Cuando te echan de un bar porque llevas una papa del quince y te has convertido en un engorro para el resto de la clientela, tienes dos opciones dignas y una francamente ridícula. Las dignas son:

1) Dejarte expulsar sin alharacas y sin soltar inconveniencias, consciente de que te has pasado tres pueblos o, por el contrario, indignado (en silencio) ante la poca correa que tienen en ese local.

2) Negarte a abandonar el establecimiento y pedirle otra copa al camarero más cercano. O sea, plantar cara al establishment. El problema de esta gallarda reacción radica en que lo más probable es que se materialicen dos armarios roperos humanos que te agarren por el cogote y por el fondillo de los pantalones y te saquen del local a empujones y (puede que incluso) a sopapos.

Cualquiera de estas dos opciones es preferible a hacer el ridículo diciendo que te vas, de acuerdo, pero no porque te estén echando, sino porque tú quieres. Pasando de la dipsomanía farruca a la política, yo diría que esta tercera opción, la del ridículo, es la que han adoptado los principales partidos catalanes con el tema de la lengua catalana y su supuesto blindaje.

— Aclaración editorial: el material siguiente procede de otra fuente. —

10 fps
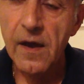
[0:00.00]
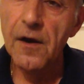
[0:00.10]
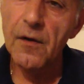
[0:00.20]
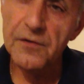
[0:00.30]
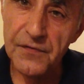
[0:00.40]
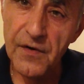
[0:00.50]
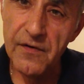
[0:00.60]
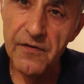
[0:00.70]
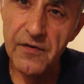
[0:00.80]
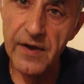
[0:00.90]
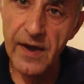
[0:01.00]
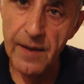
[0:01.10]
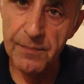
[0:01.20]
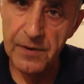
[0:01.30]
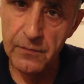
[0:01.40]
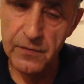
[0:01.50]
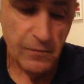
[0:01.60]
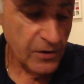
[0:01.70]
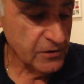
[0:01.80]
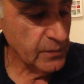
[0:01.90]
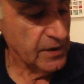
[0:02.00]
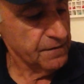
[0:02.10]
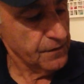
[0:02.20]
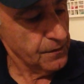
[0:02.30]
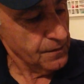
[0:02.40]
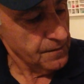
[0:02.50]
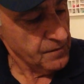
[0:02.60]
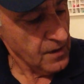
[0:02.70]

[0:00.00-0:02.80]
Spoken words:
and I was very, very happy with my 24.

Ante la orden del TSJC de impartir el 25% de las clases en castellano, el gobiernillo podría haber optado por las respuestas dignas: obedecer o desobedecer. Pero ha preferido la vía del ridículo con ese pacto entre ERC, Junts (semi descolgados a última hora por órdenes de Waterloo), PSC y comunes en el que se hace como que se desobedece a la justicia española, pero en la práctica se la obedece con algunos matices destinados a aparentar que no nos echan del bar por ser unos borrachos atorrantes, sino que nosotros nos vamos porque queremos.

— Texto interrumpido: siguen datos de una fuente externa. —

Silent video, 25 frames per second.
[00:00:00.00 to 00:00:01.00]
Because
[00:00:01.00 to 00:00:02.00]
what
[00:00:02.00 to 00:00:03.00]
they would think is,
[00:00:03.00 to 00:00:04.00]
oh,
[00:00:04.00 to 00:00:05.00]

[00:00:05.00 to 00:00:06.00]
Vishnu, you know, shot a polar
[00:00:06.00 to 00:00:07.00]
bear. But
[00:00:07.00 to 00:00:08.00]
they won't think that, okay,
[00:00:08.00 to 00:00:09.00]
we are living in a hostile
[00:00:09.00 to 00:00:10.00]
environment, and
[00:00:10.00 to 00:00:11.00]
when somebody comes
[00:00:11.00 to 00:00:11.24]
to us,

Eso que llamamos “el pacto por la lengua” no es más que una manera vergonzante de intentar salvar la cara para que no nos la partan los matones del bar en el que hemos montado el numerito: aquí nadie tiene ganas de que le inhabiliten y quedarse sin los pingües emolumentos que se cobran por ejercer de padre (o madre) de la patria.

El pacto por la lengua es una manera de asumir lo del 25% de clases en castellano haciendo como que no lo asumimos ni pensamos cumplirlo, una manera de intentar aliviar la dignidad herida, una manera de hacer como que se desobedece a la autoridad sin realmente hacerlo. Habría bastado con aceptar la resolución judicial, pero eso era impensable para una gente que aspira a la independencia, pero carece de la voluntad, los recursos y el quórum necesarios para implementarla sin acabar cayéndose con todo el equipo (como ya pasó hace unos años).

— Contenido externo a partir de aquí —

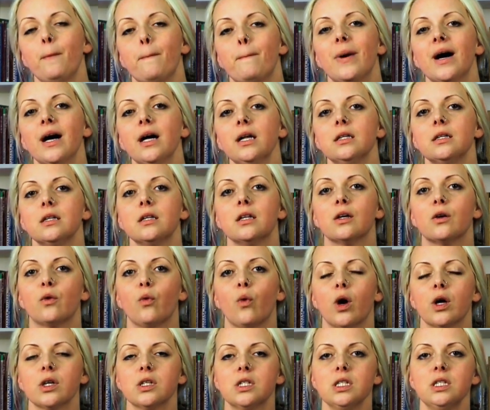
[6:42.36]
but the
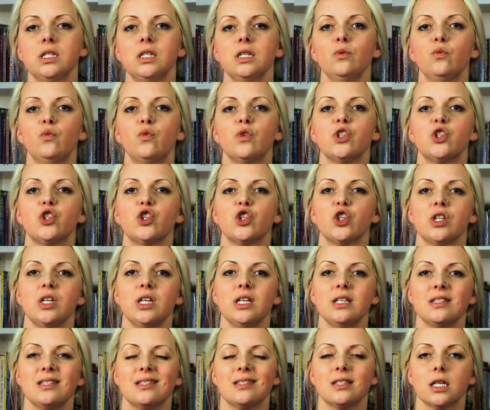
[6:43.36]
quantity which
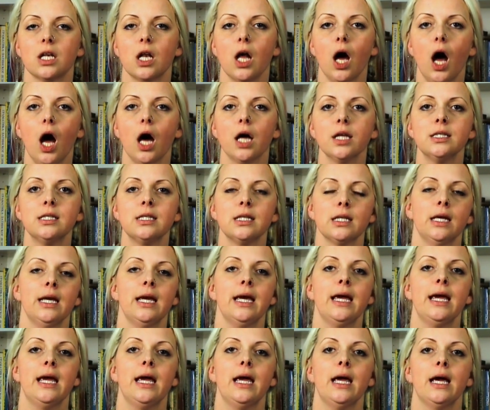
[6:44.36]
is not
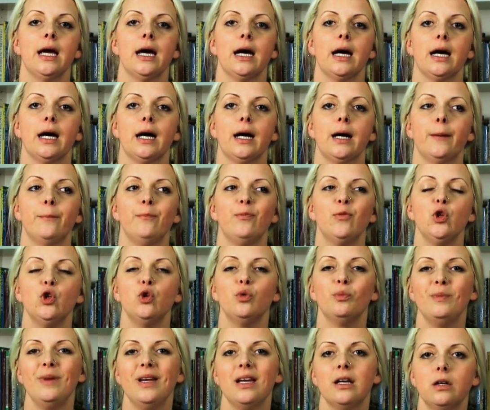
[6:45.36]

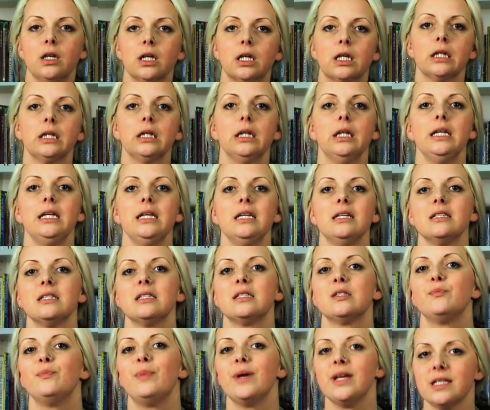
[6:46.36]
numerically
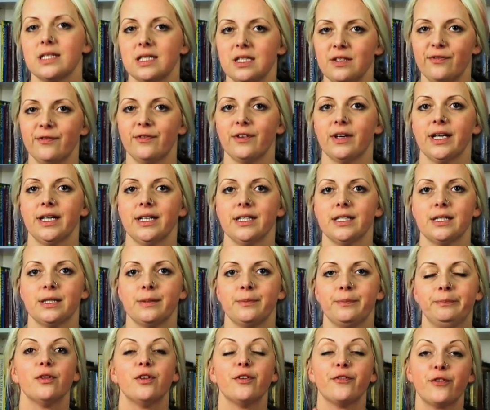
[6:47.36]
specified.
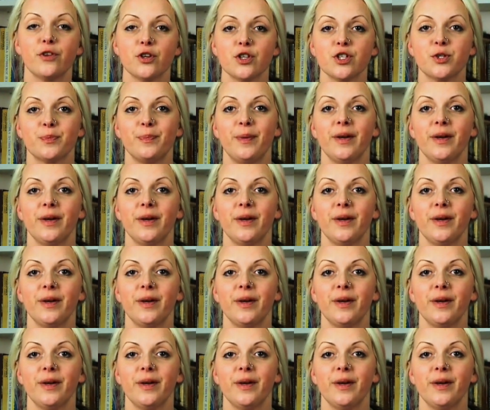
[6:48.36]
The first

A efectos prácticos, eso sí, puede que no haya diferencia alguna entre la obediencia al TSJC y esa discreta insumisión que plantea “el acuerdo por la lengua”. Eso parece sugerir la actitud de pesos pesados (extremadamente pesados, diría yo) del procesismo como Carles Puigdemont, Quim Torra o Lluís Llach, que ya han manifestado su indignación (junto a los directores de todos los diarios digitales subvencionados por el régimen) ante lo que consideran una bajada de pantalones de los líderes independentistas. Personalmente, estoy llegando a la conclusión de que igual ese pacto por la lengua no está del todo mal gracias a quienes se oponen a él: algo que irrita a Puchi, al tío de la ratafía y al hombre del gorrito a la fuerza ha de tener algo de positivo.

Bienvenido sea, pues, el “acuerdo por la lengua” si equivale a obedecer las órdenes del TSJC. Y si, como a los borrachos pillados en falta y expulsados del bar, a nuestros próceres les da por decir que no obedecen al Estado opresor, sino que otorgan carácter vehicular al castellano por decisión propia, pues que con su pan se lo coman (el ridículo). Por lo menos, han demostrado estar en contacto con la realidad, algo que no puede decirse de héroes de la independencia como Torra y Puigdemont, cuyas principales contribuciones a la causa consistieron, respectivamente, en colgar pancartas a destiempo y darse a la fuga tras liarla parda.

Llámenle “acuerdo por la lengua” o conveniente obediencia, da igual. Y sí, nos podrían haber ahorrado el numerito del beodo haciéndose el digno para evitar que le zurren la badana. Pero entonces ya no serían quienes son, ¿verdad?